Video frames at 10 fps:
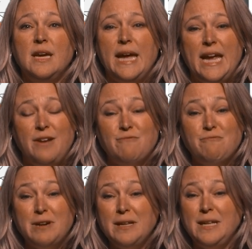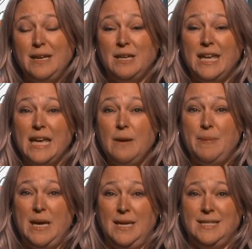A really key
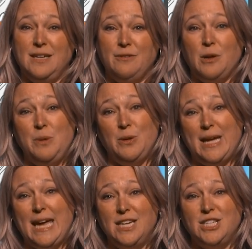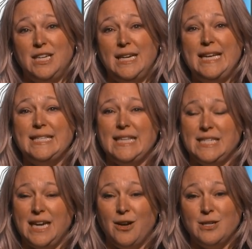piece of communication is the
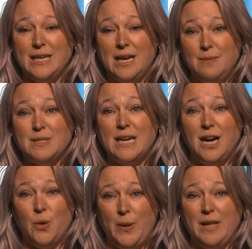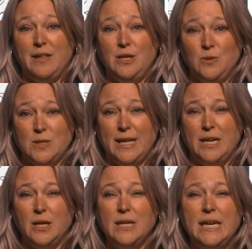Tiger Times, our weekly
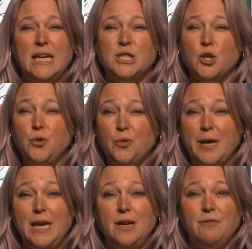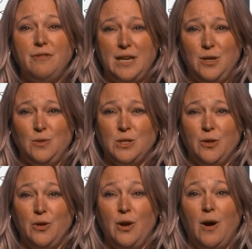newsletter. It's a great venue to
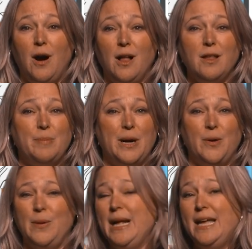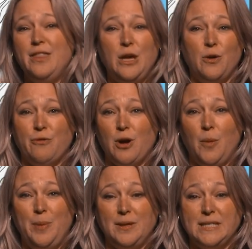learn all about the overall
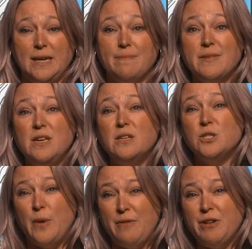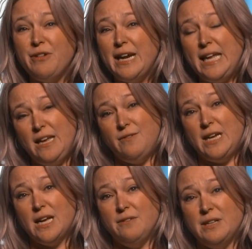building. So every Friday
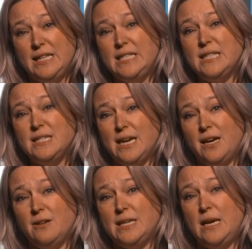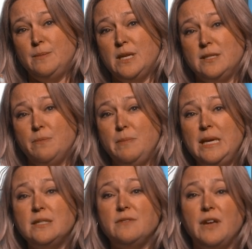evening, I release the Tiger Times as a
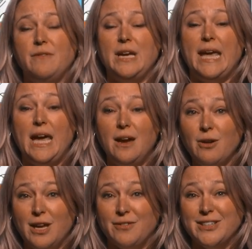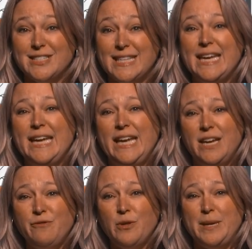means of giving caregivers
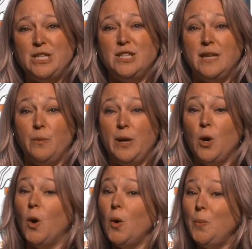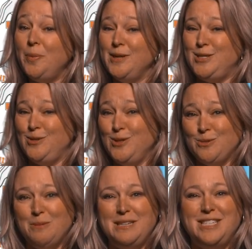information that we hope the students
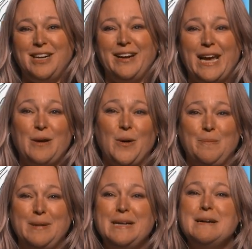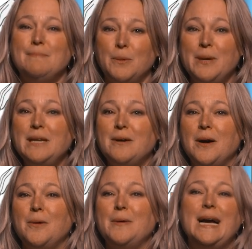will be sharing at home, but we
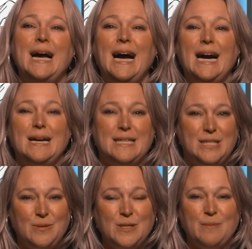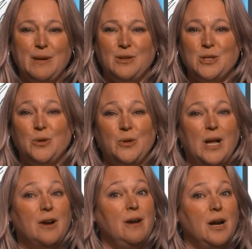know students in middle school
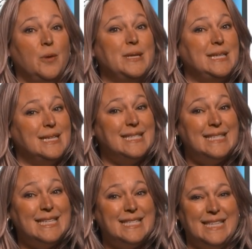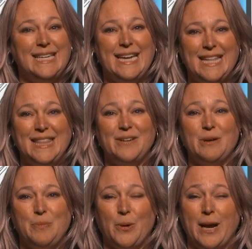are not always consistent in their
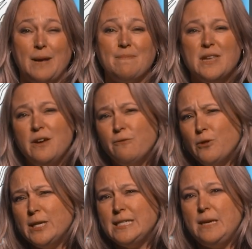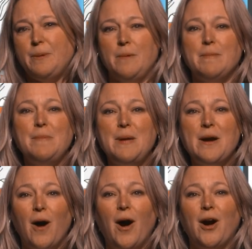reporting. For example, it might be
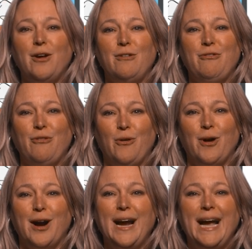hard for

══════════════════════════════

▶ [How to complete this task]:
Write out exactly, and only, the lines running from the line with "Tiger Times, our weekly" to the last line above, both included, with all pictures omitted.

▶ [Output below]:
Tiger Times, our weekly
newsletter. It's a great venue to
learn all about the overall
building. So every Friday
evening, I release the Tiger Times as a
means of giving caregivers
information that we hope the students
will be sharing at home, but we
know students in middle school
are not always consistent in their
reporting. For example, it might be
hard for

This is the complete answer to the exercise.